Hi everyone,
with the great help of the forum here I created 4 additional VLANs and the corresponding Wi-Fis and got all of it connected to the internet:
1 - Management
5 - Home
10 - IOT
15 - Kids
20 - Guests
I am in the process of separating them all from another and try to follow the instructions from @psherman to restrict the access of the IOT VLAN to anything. I also run AdGuard Home based on this thread. Thanks to @mercygroundabyss at this point for helping me there.
Target scenario:
In the Management I have my router, my switch and the two APs
Home should house all devices except IOT, so laptops, iPads, phones etc. They should see the Kids VLAN as well as the internet.
IOT should house all IOT devices. They should not be able to see anything in the other VLANs (exception see my questions) and should not be able to connect to the internet.
Guests should only have access to the internet and NOTHING else
Kids should see the Home VLAN, but have a more tightened parental control setup for the internet. That is a next step though, after I got everything else set up.
I still have some open conceptual questions before diving into implementation:
Does it make sense to give APs static IPs or not?
Should I use WPA2 or WPA3 encryption for the Wi-Fis?
I have a QNAP that I use as file server, backup server and multimedia "station". My plan was to put this into the HOME VLAN. On the QNAP I also run homebridge within a Container Station to connect to my Apple Homekit environment. My idea was to give this container an IP within the IOT VLAN. Does it make sense? How can I provide access to the QNAP only to the Kids VLAN? Firewall?
We use exclusively Apple Homekit for our home automation efforts. Our Apple TV serves as the hub for that. My plan was to put this into the Home VLAN as well and then use Bonjour/mDNS/Avahi reflector to ensure the Homekit itself still works. Does this make sense or does this open up the Home VLAN for vulnerability from the IOT VLAN?
You can. Or you can provide them DHCP static assignments from the router. Certainly laying out your IP space in a logical fashion is certainly better planning. For instance your servers and APs live between 1-20 and your clients live in the 100-200 zone. It makes quick identification of ip addresses easier. Its how many Enterprise environments work.

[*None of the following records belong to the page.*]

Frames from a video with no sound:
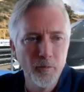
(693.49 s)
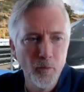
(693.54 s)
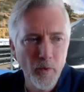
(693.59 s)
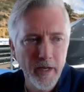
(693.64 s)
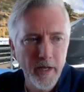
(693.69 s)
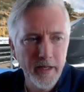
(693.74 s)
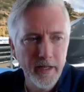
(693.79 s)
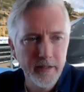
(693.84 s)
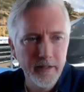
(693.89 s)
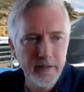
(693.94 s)

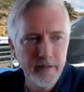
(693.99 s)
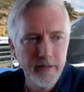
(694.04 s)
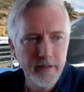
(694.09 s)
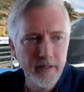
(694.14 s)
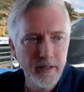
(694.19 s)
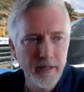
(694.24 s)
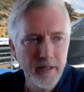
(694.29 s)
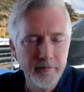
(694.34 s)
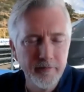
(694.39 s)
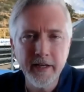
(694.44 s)
When
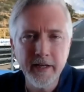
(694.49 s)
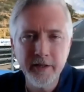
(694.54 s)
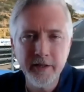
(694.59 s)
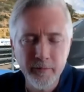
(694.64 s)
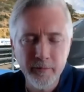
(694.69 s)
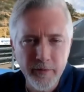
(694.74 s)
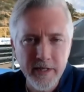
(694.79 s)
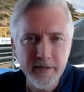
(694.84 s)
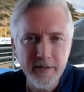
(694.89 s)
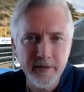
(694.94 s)

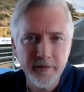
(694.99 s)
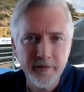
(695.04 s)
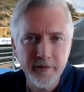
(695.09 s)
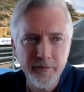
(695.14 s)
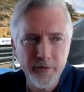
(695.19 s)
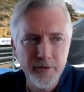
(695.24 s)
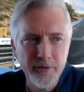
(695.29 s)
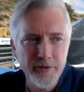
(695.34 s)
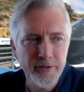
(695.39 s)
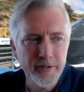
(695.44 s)
vacuum resin
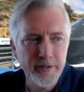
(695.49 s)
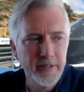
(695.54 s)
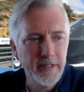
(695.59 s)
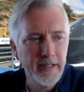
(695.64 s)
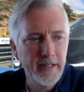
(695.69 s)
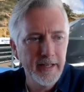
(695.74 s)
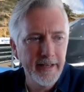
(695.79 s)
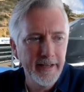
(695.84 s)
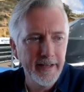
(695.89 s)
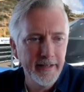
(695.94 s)

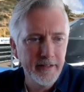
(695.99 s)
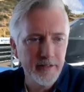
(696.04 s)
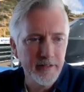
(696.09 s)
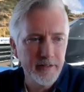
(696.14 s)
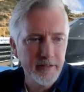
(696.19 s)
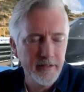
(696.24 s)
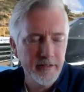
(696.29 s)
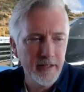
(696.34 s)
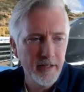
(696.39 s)
infusion and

This will depend on your equipment. Some will be fine with WPA3. Others have issues with WPA3 and may not connect properly. (i think notably Nintendo Switch doesn't like it)

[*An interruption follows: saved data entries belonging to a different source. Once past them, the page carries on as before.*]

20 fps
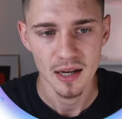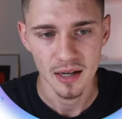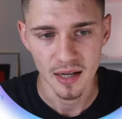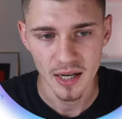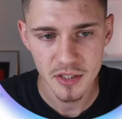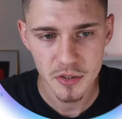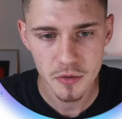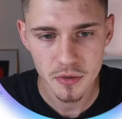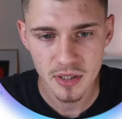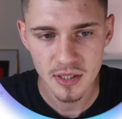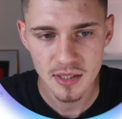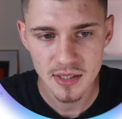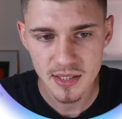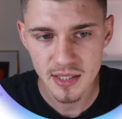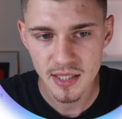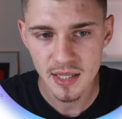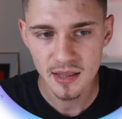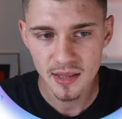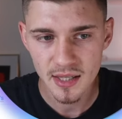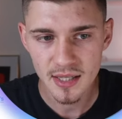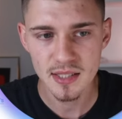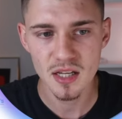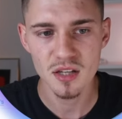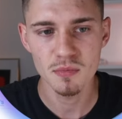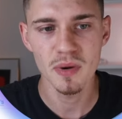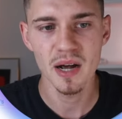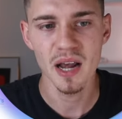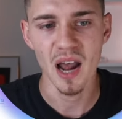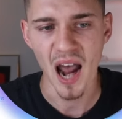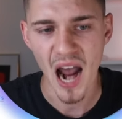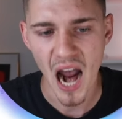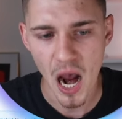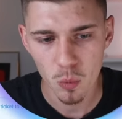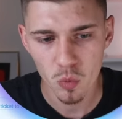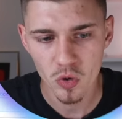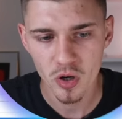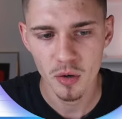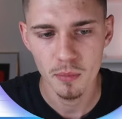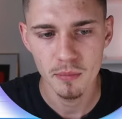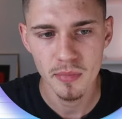As you can see, this is my
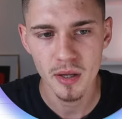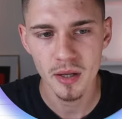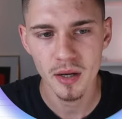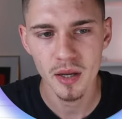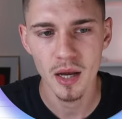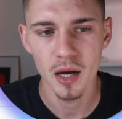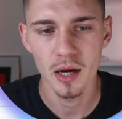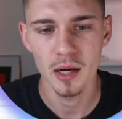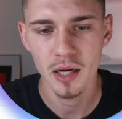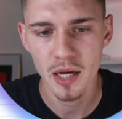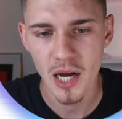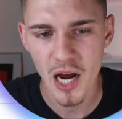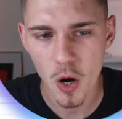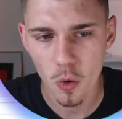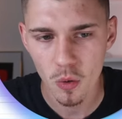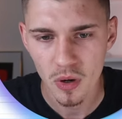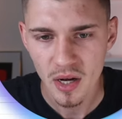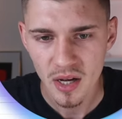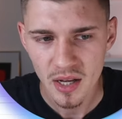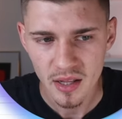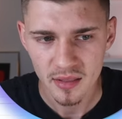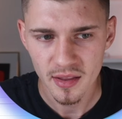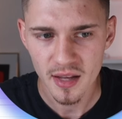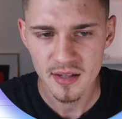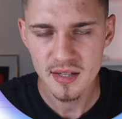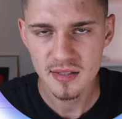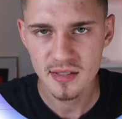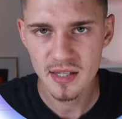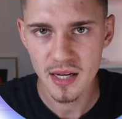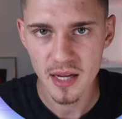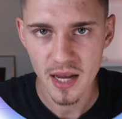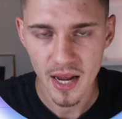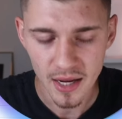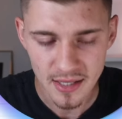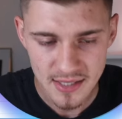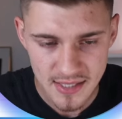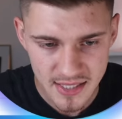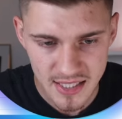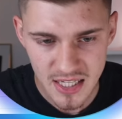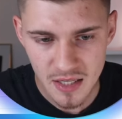AdWork Media account. This is a
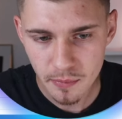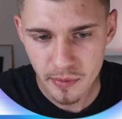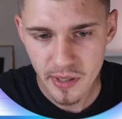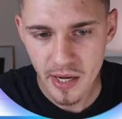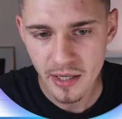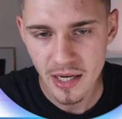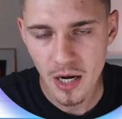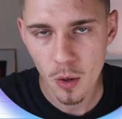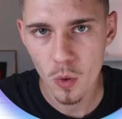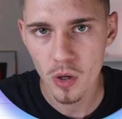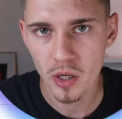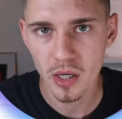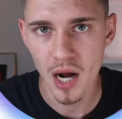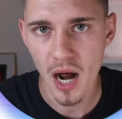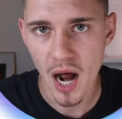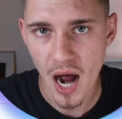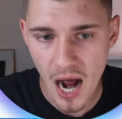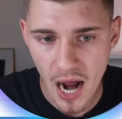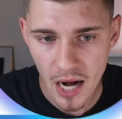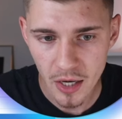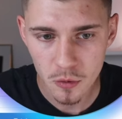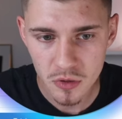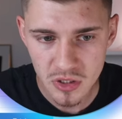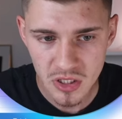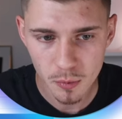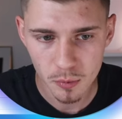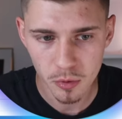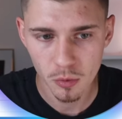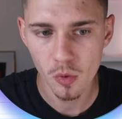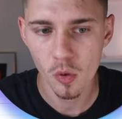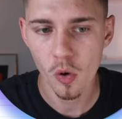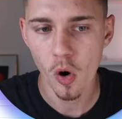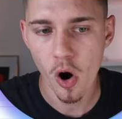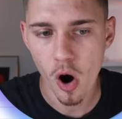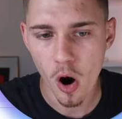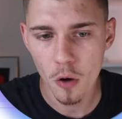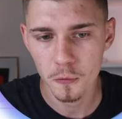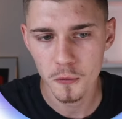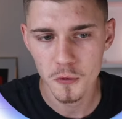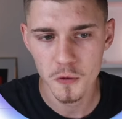CPA network I used to promote
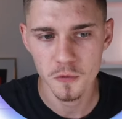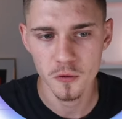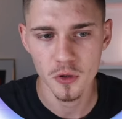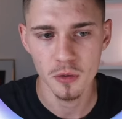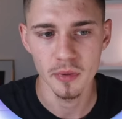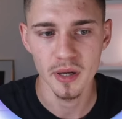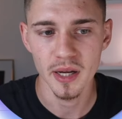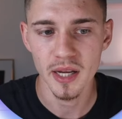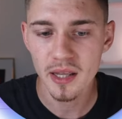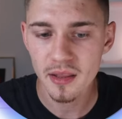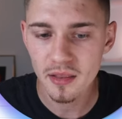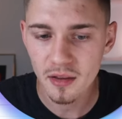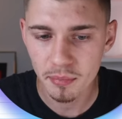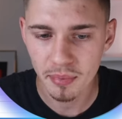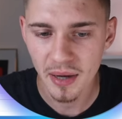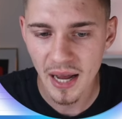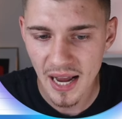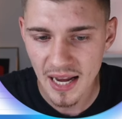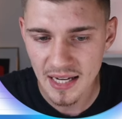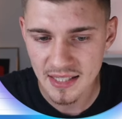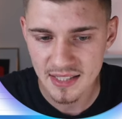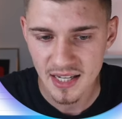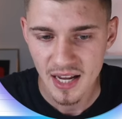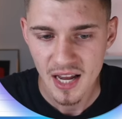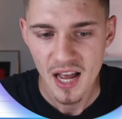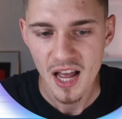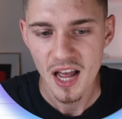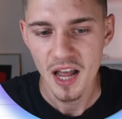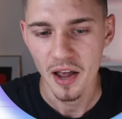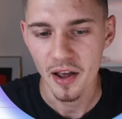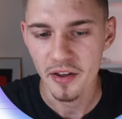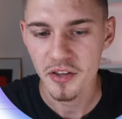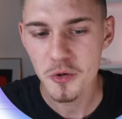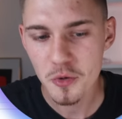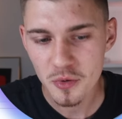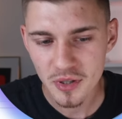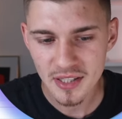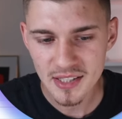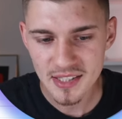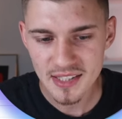offers from in the past. And you
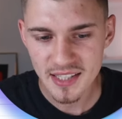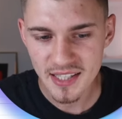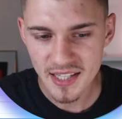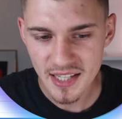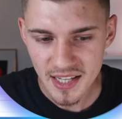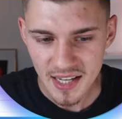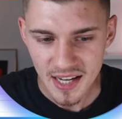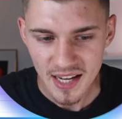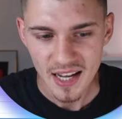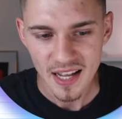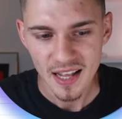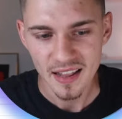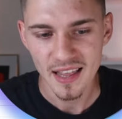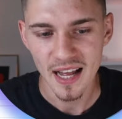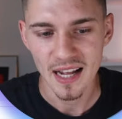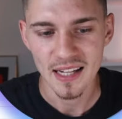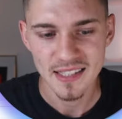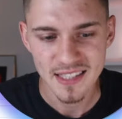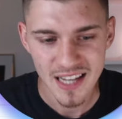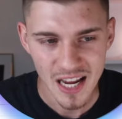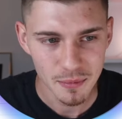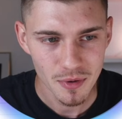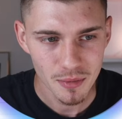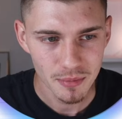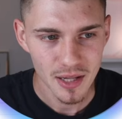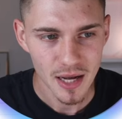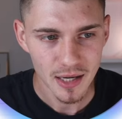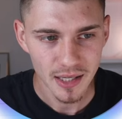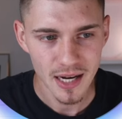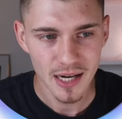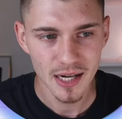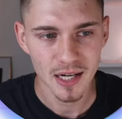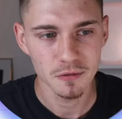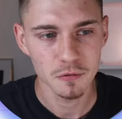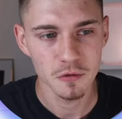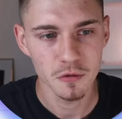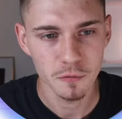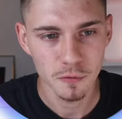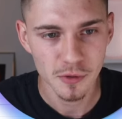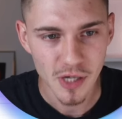can see that Damien Belak, I can
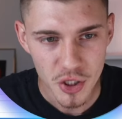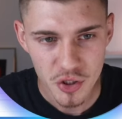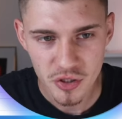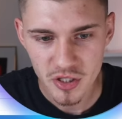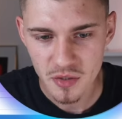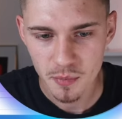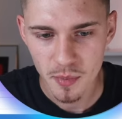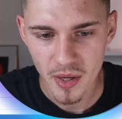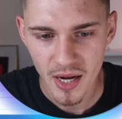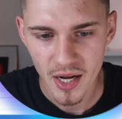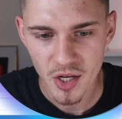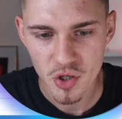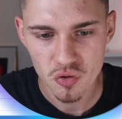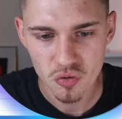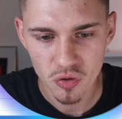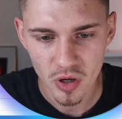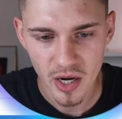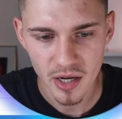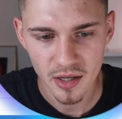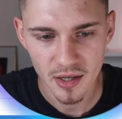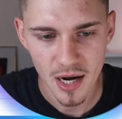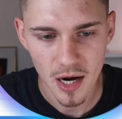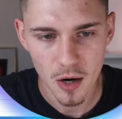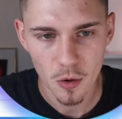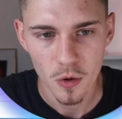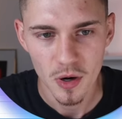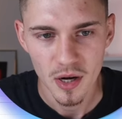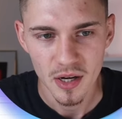refresh this page right now.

Either DMZ it or set up segmented VLAN access and dedicated port rules (eg while the IOT Vlan can talk to the server it can only talk on certain ports.) An easier method is to give the QNAP multiple IPs in each VLAN.
Again. Firewall rules. Deny by default and only open ports as required.
You might find Enterprise planning documents a handy source.
You are correctly applying layered defence for your internal Lan and properly segmenting it.
Isolation for IOT should always be a consideration giving the utter lack of security built into these devices and the ease of exploitation for these devices.
I'd advise reading this article however. What I’ve learned from nearly three years of enterprise Wi-Fi at home | Ars Technica Jim's forays with enterprise class equipment in the home and how he set it up and then arranged his home network may give you some ideas for yourself. Its also a good read into the pitfalls of going too far down the rabbit hole. While security is good. Do you need DOD levels of security or do you just want to stop the IOT house controls from being turned on and off by some nefarious naerdowell from across the world.
As with any deployment? Plan carefully and map it. Then troubleshooting will be much easier.
:edit: and one last point. Backups Backups Backups. Also an offline copy on a hard drive stored in a safe is impossible for ransomware to encrypt. This is why Enterprise environments always have offline storage. Or as a old UseNet post once quoted... "Never underestimate the bandwidth of a station wagon full of tapes hurtling down the highway."
I think it is like in the wildlife. If you are a Gazelle, you just need to be faster than a few others, but not the fastest My setup just needs to be good enough, so that someone else's is easier to attack.
Seems like I am on the right track. @jeff posted his guidelines somewhere in the forum and I will orient myself alongside those as well.
At least my ideas of where to put stuff have not been nonsense, so there is at least some learning curve :).
Security is just the method in which you make yourself a less attractive target.
If your facility has triple fences with razor wire and a 9KV electric fence... Then most people will go elsewhere to break in. Even a locked door is simple enough for some places.
Some of my friends in other countries don't lock their doors. Maybe its nicer place there... but here i would never leave my door unlocked.
“I want to set up a bunch of VLANs” is a great weekend project to dream about. It’s nowhere near as great when it’s 3am and you’ve broken everything and you can’t go to bed until you at least get the Internet working again (relevant xkcd).
My setup just needs to be good enough, so that someone else's is easier to attack.